Empat Belas

11.4K 996 20
                                    

Double up karena sabtu sebelumnya gak sempat update🙏

Happy reading

***

Devan melepas pelukannya. Ia berdiri menatap tajam gadis di hadapannya. "Kenapa harus Indonesia?! Ada hal apa sampai kamu ngebet mau kuliah di sana?!"

Gadis itu menggeleng pelan. "Pengen aja, Ana bosen di LA terus," cicitnya, ia takut pada tatapan Devan.

"Jangan coba berbohong Ana!"

Sebenarnya Ana memang sedang berbohong. Bukan itu alasannya ingin kuliah di Indonesia. Tapi tempat itu seakan terus saja membayanginya, menarik dirinya untuk kembali ke sana dan tinggal lebih lama.

"Udah berani kamu bohong sama kakak? Semenjak ketemu orang-orang rendahan itu kamu jadi berubah, kenapa?" Walau tetap dengan pembawaan yang tenang. Namun, kata itu tetap saja menusuk.
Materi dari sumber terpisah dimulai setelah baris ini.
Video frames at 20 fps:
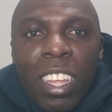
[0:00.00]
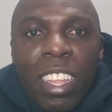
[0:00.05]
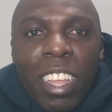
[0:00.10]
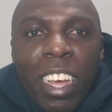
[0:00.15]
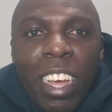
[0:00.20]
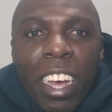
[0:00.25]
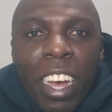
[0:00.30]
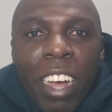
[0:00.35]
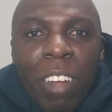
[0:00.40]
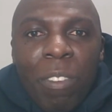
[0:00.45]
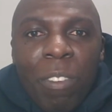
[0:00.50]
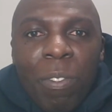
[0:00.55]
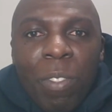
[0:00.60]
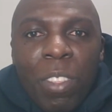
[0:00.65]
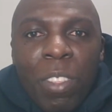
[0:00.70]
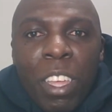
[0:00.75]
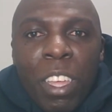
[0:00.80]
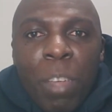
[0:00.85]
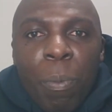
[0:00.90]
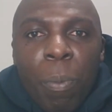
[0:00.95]

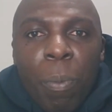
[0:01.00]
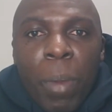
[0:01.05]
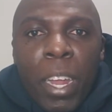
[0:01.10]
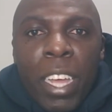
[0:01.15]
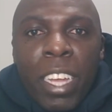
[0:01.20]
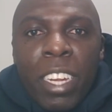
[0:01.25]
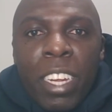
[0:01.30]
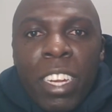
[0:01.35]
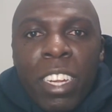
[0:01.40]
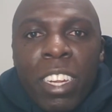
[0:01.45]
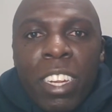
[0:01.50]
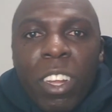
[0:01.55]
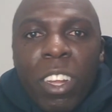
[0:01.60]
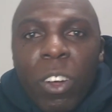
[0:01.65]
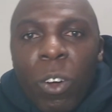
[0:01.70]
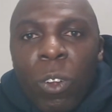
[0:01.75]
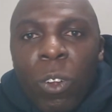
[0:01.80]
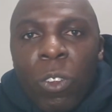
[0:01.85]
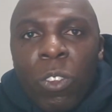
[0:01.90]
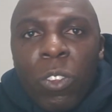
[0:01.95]
They played
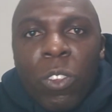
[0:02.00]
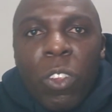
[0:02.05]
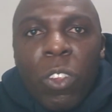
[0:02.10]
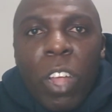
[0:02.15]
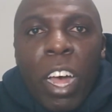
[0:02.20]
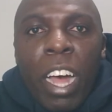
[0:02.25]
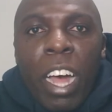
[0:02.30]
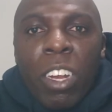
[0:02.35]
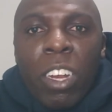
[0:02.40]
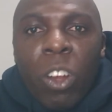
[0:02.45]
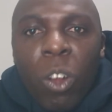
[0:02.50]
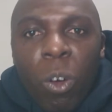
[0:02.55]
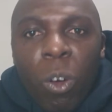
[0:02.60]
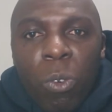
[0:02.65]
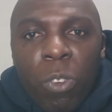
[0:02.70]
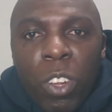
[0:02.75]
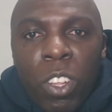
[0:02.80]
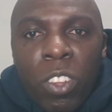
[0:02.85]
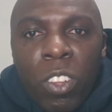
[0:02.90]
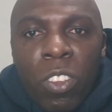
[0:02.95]
us at
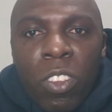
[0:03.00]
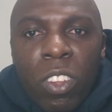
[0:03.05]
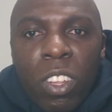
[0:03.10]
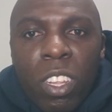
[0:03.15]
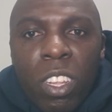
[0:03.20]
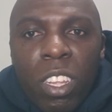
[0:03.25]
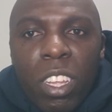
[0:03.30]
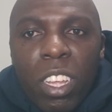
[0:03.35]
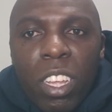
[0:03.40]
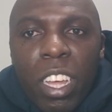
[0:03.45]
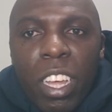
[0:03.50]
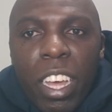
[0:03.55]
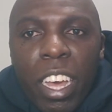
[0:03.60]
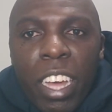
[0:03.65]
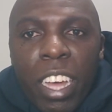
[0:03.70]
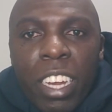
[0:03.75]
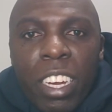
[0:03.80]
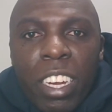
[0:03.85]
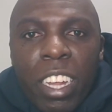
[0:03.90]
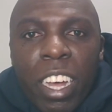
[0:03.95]
Loftus
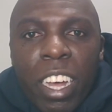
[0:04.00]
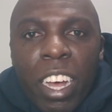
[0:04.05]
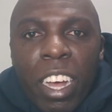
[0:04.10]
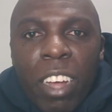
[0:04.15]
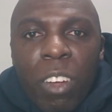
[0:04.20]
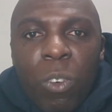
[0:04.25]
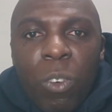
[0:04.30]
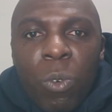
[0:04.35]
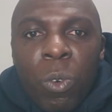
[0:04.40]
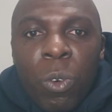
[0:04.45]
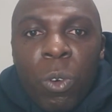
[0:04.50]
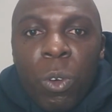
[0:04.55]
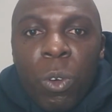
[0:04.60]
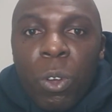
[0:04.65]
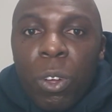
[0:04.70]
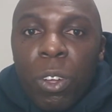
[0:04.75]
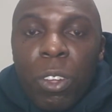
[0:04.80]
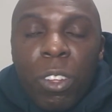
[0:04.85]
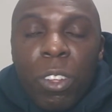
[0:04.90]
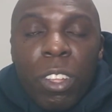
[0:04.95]
and
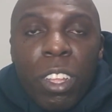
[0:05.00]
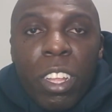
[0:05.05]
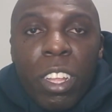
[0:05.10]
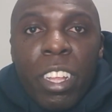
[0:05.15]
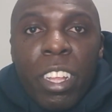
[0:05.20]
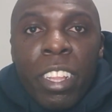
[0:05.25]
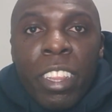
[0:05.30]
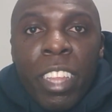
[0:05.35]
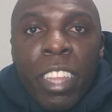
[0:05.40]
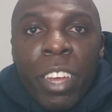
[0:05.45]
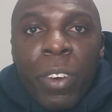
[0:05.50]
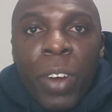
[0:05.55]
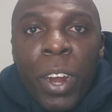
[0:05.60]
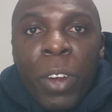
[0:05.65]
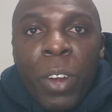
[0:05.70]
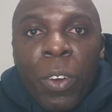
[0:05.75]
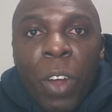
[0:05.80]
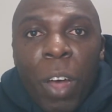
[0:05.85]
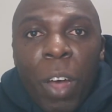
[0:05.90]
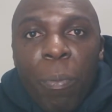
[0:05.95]
they
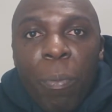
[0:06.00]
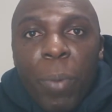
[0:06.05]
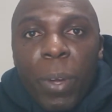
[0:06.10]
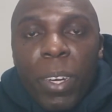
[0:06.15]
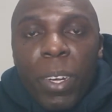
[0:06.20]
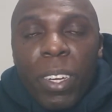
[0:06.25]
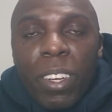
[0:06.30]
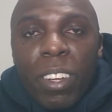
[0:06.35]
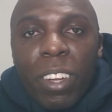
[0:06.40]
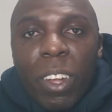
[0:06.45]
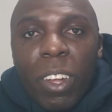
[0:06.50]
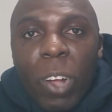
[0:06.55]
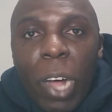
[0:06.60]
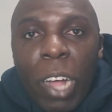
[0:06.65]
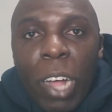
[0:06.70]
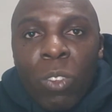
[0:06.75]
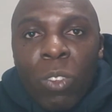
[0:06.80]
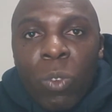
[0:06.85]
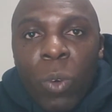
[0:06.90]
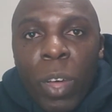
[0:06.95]
ran rampant
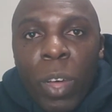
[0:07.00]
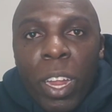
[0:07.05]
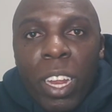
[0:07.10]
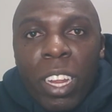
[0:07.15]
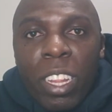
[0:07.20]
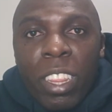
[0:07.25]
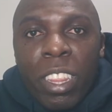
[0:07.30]
as well.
Ana mendongak, menatap wajah kakaknya. Baru kali ini ia mendengar Devan menghina orang. Kakaknya tak pernah seperti itu sebelumnya.

"Mereka gak rendahan. Mereka baik, Ana nyaman berteman sama mereka. Kakak jangan ngomong kaya gitu!" Dengan sedikit keberanian, ia berusaha membantah ucapan kakaknya. Ana tidak rela teman-temannya direndahkan.

Namun, sesaat kemudian gadis itu tersadar. Darimana kakaknya tau jika ia mempunyai teman di sana. Kakaknya bahkan tak pernah bertemu dengan mereka.

"Kakak tau mereka darimana?"

Devan terdiam. Pria itu mendekat, menatap Ana penuh arti, menyentuh lembut kedua pipi adiknya dengan tangan lebarnya.

Wajah mereka hanya berjarak beberapa centi. Mata kedua kakak beradik itu bertemu, saling menatap hingga gadis itu bisa merasakan deru nafas Devan.

"Kakak tau semua tentang kamu Ana! Semuanya!" Bisikan Devan mampu membuat Ana seketika merinding.

Dengan pelan gadis itu mendorong dada Devan agar pria itu bisa sedikit menjauh. Ada yang berbeda dengan tatapan kakaknya, pria itu ...

Aneh!

"Jangan coba-coba untuk ketemu dengan mereka lagi!" Tajam Devan.

"Kenapa? Kakak kenal mereka?" Tanya Ana.

"Jangan banyak tanya." Kemudian pria itu berbalik dan pergi menuju kamarnya.

"Ana tetep akan temenan sama mereka!" Ucapan gadis itu terdengar yakin.

Ana tidak tau jika lawan bicaranya sudah menahan emosi mati-matian agar tidak meluap dan melakukan hal yang fatal.

"Mereka baik. Temenan sama mereka seru. Gak gini, sepi, Ana sendirian, bosenin, pengen kabur aja rasanya, An- "

"STOP!" Bentak Devan.

Pria itu berbalik, berjalan dengan langkah lebar kearah Ana. Emosinya semakin memuncak saat melihat gadis itu memasang wajah menantang.

Ana nya dulu tak pernah seperti ini padanya. Gadis itu lebih penurut dibanding sekarang dan semua pasti karena pertemuan nya dengan orang-orang rendah itu.

Cengkraman kuat di rahangnya langsung ia dapatkan. Ana dapat melihat jelas emosi pada mata kakaknya.

"Kamu yang menjauh ... " Devan menggantung ucapannya, menambah cengkeramannya menjadi semakin kuat membuat gadis itu meringis.

"Atau mereka yang akan mati!"

Mata Ana membulat. Gadis itu menggeleng kuat mencoba melepas cengkraman sang kakak dari wajahnya. Ia tak bisa melakukan apa-apa sebab kedua tangannya digenggam kuat oleh Devan.